MJ: “I do. I do. Not just in our conference, of course, but even nationally they set the bar at a really high level. To have a program like that, that has the kind of athletes they have. The tradition they have. The support they have. I mean, so impressive. When you get an opportunity to compete with them, if you win - which we were only fortunate enough to do twice - when you get a chance to compete with somebody like that, it gives you an idea with where you’re at on the national scale. Those times where they beat the daylights out of us, we knew we weren’t very good, or we were OK. And the times we were able to either win or a lot of the times we went five games with them, then we could feel like, ‘hey, we’ve got a pretty good team here. It’s something to build on and a lot to look forward too.’ And it gave us confidence a lot of times, even if we didn’t win, as long as the scores were close and the games were tight.”
SN: You’re down 2-0 to Seattle the other night, you go into intermission. What’s said to the team there to get them on track?

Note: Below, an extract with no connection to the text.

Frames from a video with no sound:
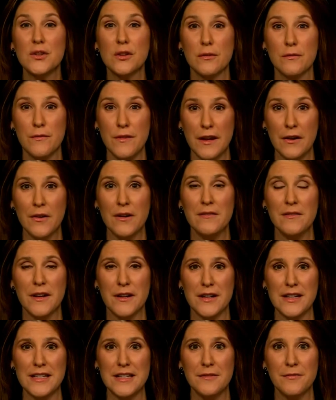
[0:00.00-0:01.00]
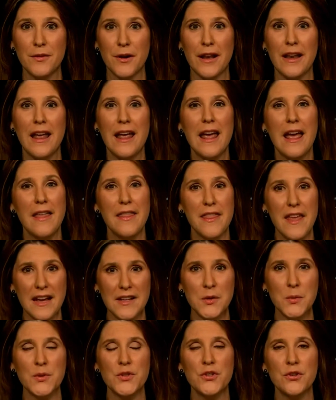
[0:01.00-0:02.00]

look very very different. Gotta and leave that's it what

Obviously you guys came back to win the match.
MJ: “You hope that, before I even get in there - we typically spend a couple minutes outside the locker room just talking as a staff, trying to figure out what we want to do. Do we want to change the lineup? How do we handle this? That kind of stuff. You hope that by the time you get in there, they’ve already started to go ‘OK, this is crap. We’ve gotta get it together.’ If you’re competitive, you should. But, my message in there was pretty simple: pull your head out of your butt. And, if you do anything, don’t even thing about volleyball. Just think about competing. Get the fire in your belly to win and beat somebody. And take this personally. And understand, they’re not just going to give us points and lay down and die. We’re going to have to make plays, comeback and win.”
SN: Does the volume level of the voice rise?
MJ: “Not all the time. That one for sure. Just because I was so disappointed. I didn’t feel like we were ready to compete. That’s frustrating. And that’s when you get angry. When you get frustrated.”
SN: Different circumstances cause different reactions. That one called for some frustration.
MJ: “Lack of skill is one thing. If you’re losing to a team because you’re not doing something very well like passing or whatever, that’s something you’ve got to deal with as a coach. You gotta go make your team better, find ways to pass the ball. When it just seems like it’s a lack of competitiveness and that the other team - cliche again - but wants it more, that’s not OK.”
SN: That pushes a button.
SN: Is there anything in particular you want to see this team work on? The No. 1 thing you want to see this team get better at?
MJ: “Passing and the ball control. I don’t want any of our players to be one-dimensional. And I think there’s a lot of them that are pretty good hitters. They hit the ball well, it’s what they like to do. They need to understand that they need to get better at the rest of the game too. And, if we do that, I think we can be very good.”
SN: You’ve built a solid, consistent program at New Mexico State. Has it been hard to sustain that level of success?
MJ: “It’s been hard to get to the next level. When we started to win in ‘03, ‘04, when we won the Sun Belt titles, we beat a couple of good teams. In ‘03 we beat Santa Barbara, that was the first time we beat a ranked team. So we knew we were a pretty good team nationally. We’ve tried to do more. We’ve tried to schedule tougher the last few years, we’ve tried to take on the big boys more often. The hardest part is getting to that even next level. Where the perennial powers live. That’s the challenge of it. I think we’re a really good volleyball team, some years better than others. We’re always a top-50, -60 caliber team, I think. We can play at that level. But to play with the top-25 teams on a consistent basis is the challenge. And, so, being where we are, I think the way we’re doing things, I think we can stay where we’re at. That challenge is there to try and do more. And that’s what kind of motivates us all the time.”